Tutto questo fino ai primi giorni di gennaio 2019, quando un banale raffreddore ha fatto di colpo precipitare la situazione. Ricovero in codice rosso, iperventilazione con Cpap, decisione di procedere con la sedazione profonda, miglioramento lento, dimissione. In questa prima fase del ricovero ci siamo trovati a dover prendere decisioni improvvise (no intubazione, sedazione profonda) che in quel momento non sai come affrontare, nonostante noi ne avessimo parlato con lei moltissime volte. La mia mamma sapeva – meglio di noi – che evoluzione avrebbe avuto la sua malattia e ci aveva più volte dichiarato le sue volontà; noi abbiamo cercato di rispettarle ma i dottori di fronte a un minimo miglioramento si dicono obbligati a somministrare la terapia necessaria, in questo caso la Cpap (che abbiamo avuto modo di scoprire sia quasi sempre rifiutata – invano – dai pazienti) oltre a quelle farmacologiche. 

Il ritorno a casa ha aperto un periodo difficilissimo, si sono acuiti i disturbi all’esofago tanto da portare alla nutrizione parenterale, fisioterapia respiratoria, terapia con ossigeno 24 ore al giorno, costante precipitare dei livelli di saturazione dell’ossigeno. Nonostante l’attivazione dell’assistenza infermieristica ci siamo trovati, da soli, a dover gestire un malato notte e giorno, incerti su ogni azione da compiere: saturazione a 45, alzi l’ossigeno ma non troppo perché altrimenti avrai troppa CO2 nel sangue, cambi la flebo ma si rompe la vena, chiami il medico di famiglia (che per fortuna viene a domicilio e ti aiuta per quel che può), chiedi di fare un emogas a domicilio ma ti guardano come se tu avessi chiesto di andare sulla luna. E tutte le notte insonni che passi accanto a lei con una mano sul suo torace per sentire se respira, chiudi gli occhi per dormire 5 minuti ma non ce la fai perché il tempo ti scappa tra le mani, nel buio della notte speri solo che si addormenti e che smetta di soffrire. Poi arriva il giorno e ti senti in colpa anche per averlo solo pensato, le tieni la mano, le parli, lei ti parla perché è lucida, capisce, ti ripete le sue raccomandazioni, per te, la tua vita, per il babbo, per quel che verrà. E in ogni momento senti che te ne vai un poco anche tu, perché non puoi fare niente, perché non c’è nessuno ad aiutarti, perché ti chiedi come mai proprio noi siamo stati scelti per vivere simili sofferenze.

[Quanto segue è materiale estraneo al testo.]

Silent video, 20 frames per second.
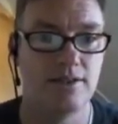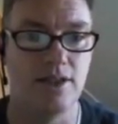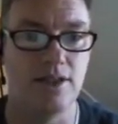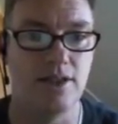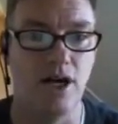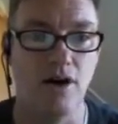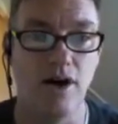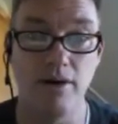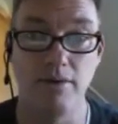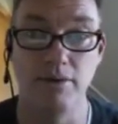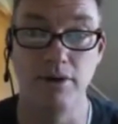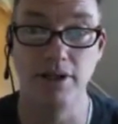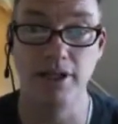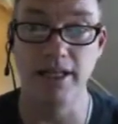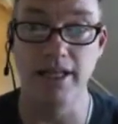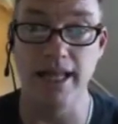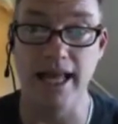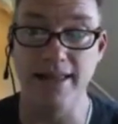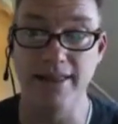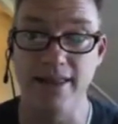So I really
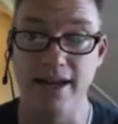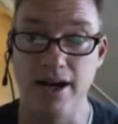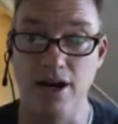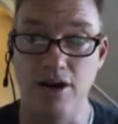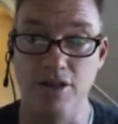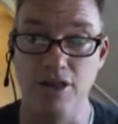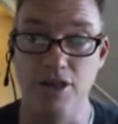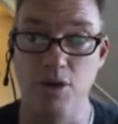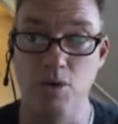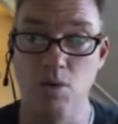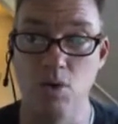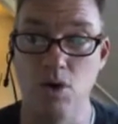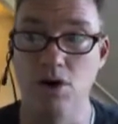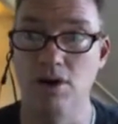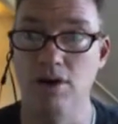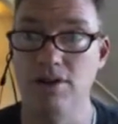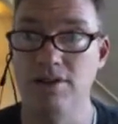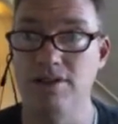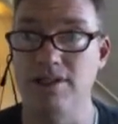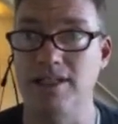like the
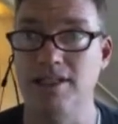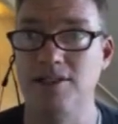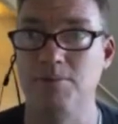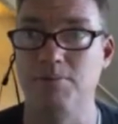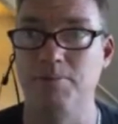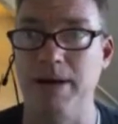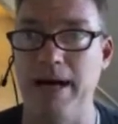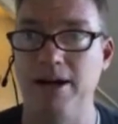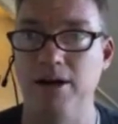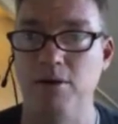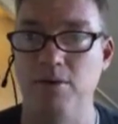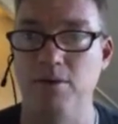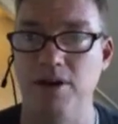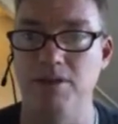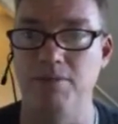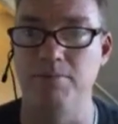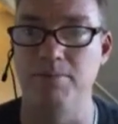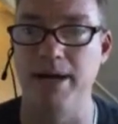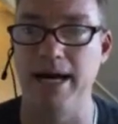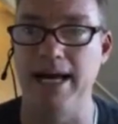world is better with
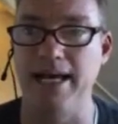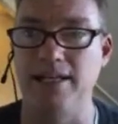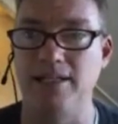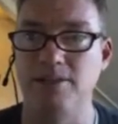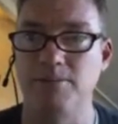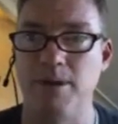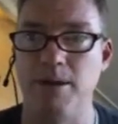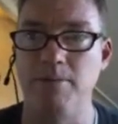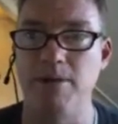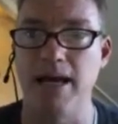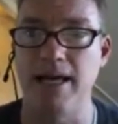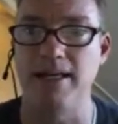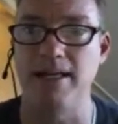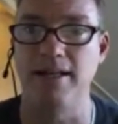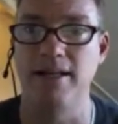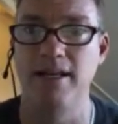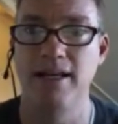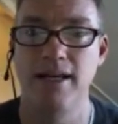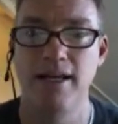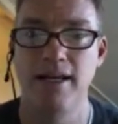bikes. Maybe I can
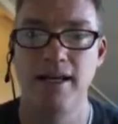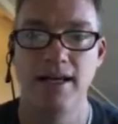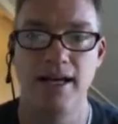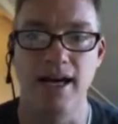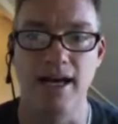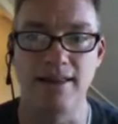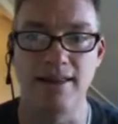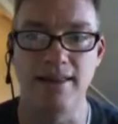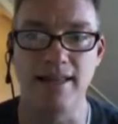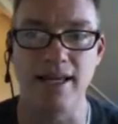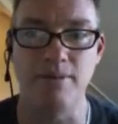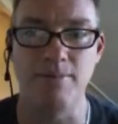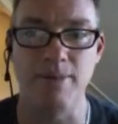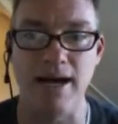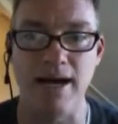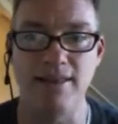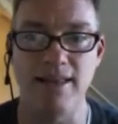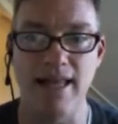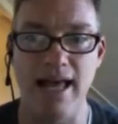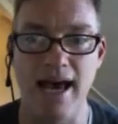think
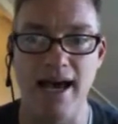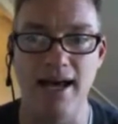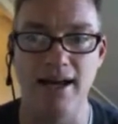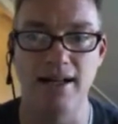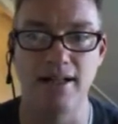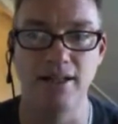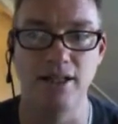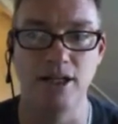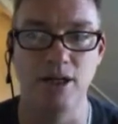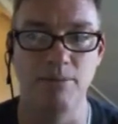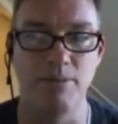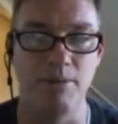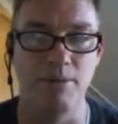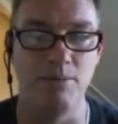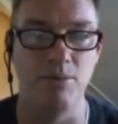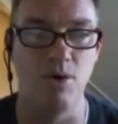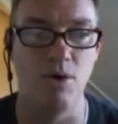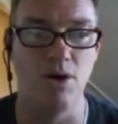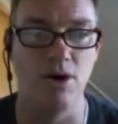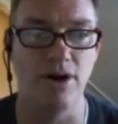about that a little bit
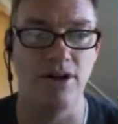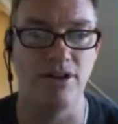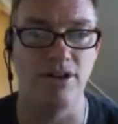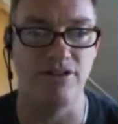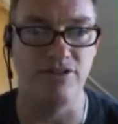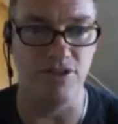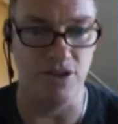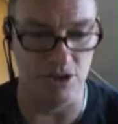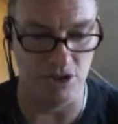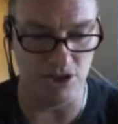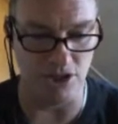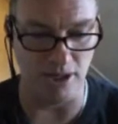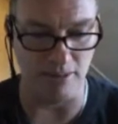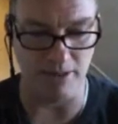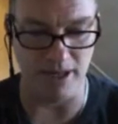more in the future. I'm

Il 28 febbraio 2020 la mia mamma ci ha lasciati, storditi, incapaci di dare un senso alla vita e soprattutto alla morte. È passato un anno, ancora oggi la sogno tutte le notti che mi parla, mi abbraccia, mi conforta; rivivo spesso quei momenti, mi sento in colpa per non aver saputo fare di più o di meglio, per non averle salvato la vita. La mia mamma era – come tutte le mamme – una persona meravigliosa; averla persa così fa di me oggi una donna diversa, più forte e più debole, certamente più attenta a quello che si muove attorno a noi, alla sofferenza degli altri. Parte dei miei pensieri oggi va a chi è malato, ai familiari che forse stanno vivendo quello che ho vissuto io, all’idea di poter forse essere di aiuto a qualcuno.

Questa è la mia esperienza, che mi accompagna in ogni momento della mia giornata; vi ringrazio perché voi state vicino a chi soffre e a chi ha bisogno di sentirsi dire che andrà tutto bene anche se non è vero, a chi non sa cosa accadrà domani. C’è ancora tanta strada da fare per migliorare le cure e l’assistenza, per dare dignità a ogni malato, ovunque si trovi e in qualsiasi condizione, per migliorare le possibilità di scelta di ogni individuo.

In tanti magari ce la facciamo, un saluto.